A 1GB quota on a dataset you never touch doesn't do you a damn bit of good. It doesn't ensure you will ahve that much free space. It is possible to have a 1TB pool with a 500GB dataset that is set by a quota and *still* store 800GB of data on the pool.
I was talking about reservations, not quotas. And even touched on this issue of having a quota larger than the available space when I talked about having to set the quotas of all the datasets to total less than the pool size.
If you set a dataset with a reservation of 20% of your pool you're pool will fill and you'll *still* be right where you are when you fill your pool. You'll likely have a few corrupt files that couldn't be written to the pool because you overfilled it.

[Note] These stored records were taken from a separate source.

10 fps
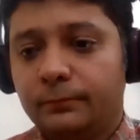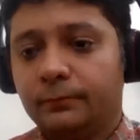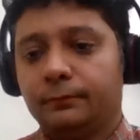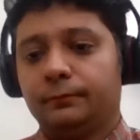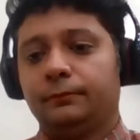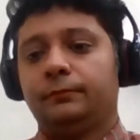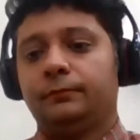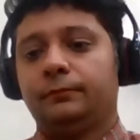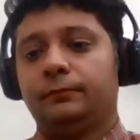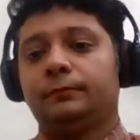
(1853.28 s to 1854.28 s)

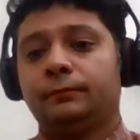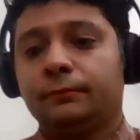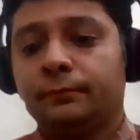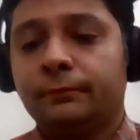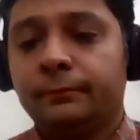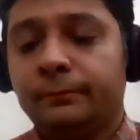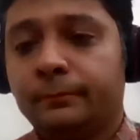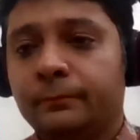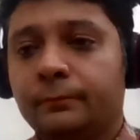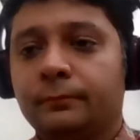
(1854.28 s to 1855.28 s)

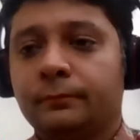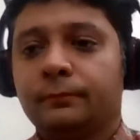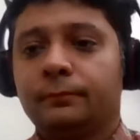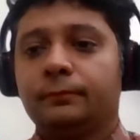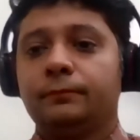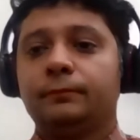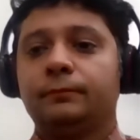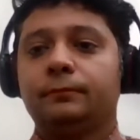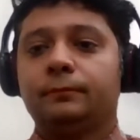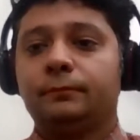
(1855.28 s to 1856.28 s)

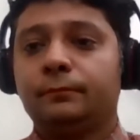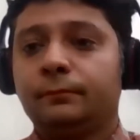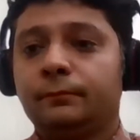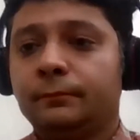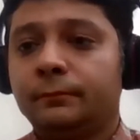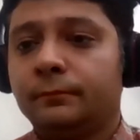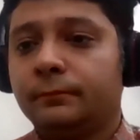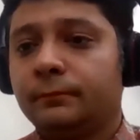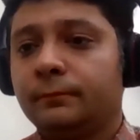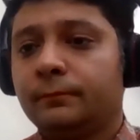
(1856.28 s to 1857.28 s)
Nobody speaks.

This was my question that I posed most recently in
#46. Will a reservation alleviate the disk full issue. Not to keep files writing when the pool is full, but as a nicer solution than 'cat /dev/null > /some/big/file'.
When the pool fills and data doesn't get written, can you drop the reservation size and free up space by deleting files and snapshots? Fully understanding that this won't restore the data that couldn't be written.
Now let me be perfectly clear: A pool should NOT be filled over 80% full. If the notification emails and stuff aren't sufficient you're also failing to be a good ZFS admin for about a dozen other reasons. If emails aren't enough of a warning ZFS is not for you and you should look elsewhere right now. PERIOD.
As I, and a few others have stated in this thread, these are safe-guards to protect against the issue of not being able to modify the pool. If some process goes haywire and suddenly starts writing terabytes of data and fills the pool, it would be a nice way to remedy the situation without having to resort to hacks like truncating files. Setting a reservation still feels like a hack, but it's at least using ZFS methods to resolve the space issue. I would not be surprised if truncating a file not requiring a transaction to be written is considered a bug that gets fixed some day.
Thinking you're going to use quotas and/or reservations to solve a full pool condition is nothing but a way for you to lie to yourself and then say you are doing good administration. You aren't. You look like a fool and you aren't saving yourself anything.
Of course a pool should stay below 80% in order to retain the best performance, but things happen. I wouldn't be happy if an admin came to me and said a pool was dead because something that shouldn't be allowed to happen did happen. I'd be upset that they didn't have a plan to remedy the situation.
The people in this thread have been discussing a legitimate concern with the implementation of ZFS and looking for good ways to mitigate that issue. Again, it isn't that ZFS can fill up at all, it's that the pool becomes unusable when it does. ZFS should at least allow you to delete files and destroy snapshots and datasets. Keeping a metadata reserve does not sound out of hand at all. But, while this thread has discussed how ZFS could be changed, the primary concern is how to get out of that state. If it's true that quotas and space reservations won't alleviate the issue we're back to truncating files.
And stating that ZFS can't figure out what is going to happen is ridiculous. ZFS knows what the file operation is and it can calculate what metadata is going to change. It can then respond that the operation is allowed or not. It's only extreme situations that I can imagine that would still get into locked out pools if there was a transaction reserve.
Finally, I've seen enough conflicting reports from people that I trust on **both** sides of this discussion that I'm not willing to rule out options yet. If I have to create a new pool and test it myself I will. And I won't consider the result, whatever it is, to be foolish.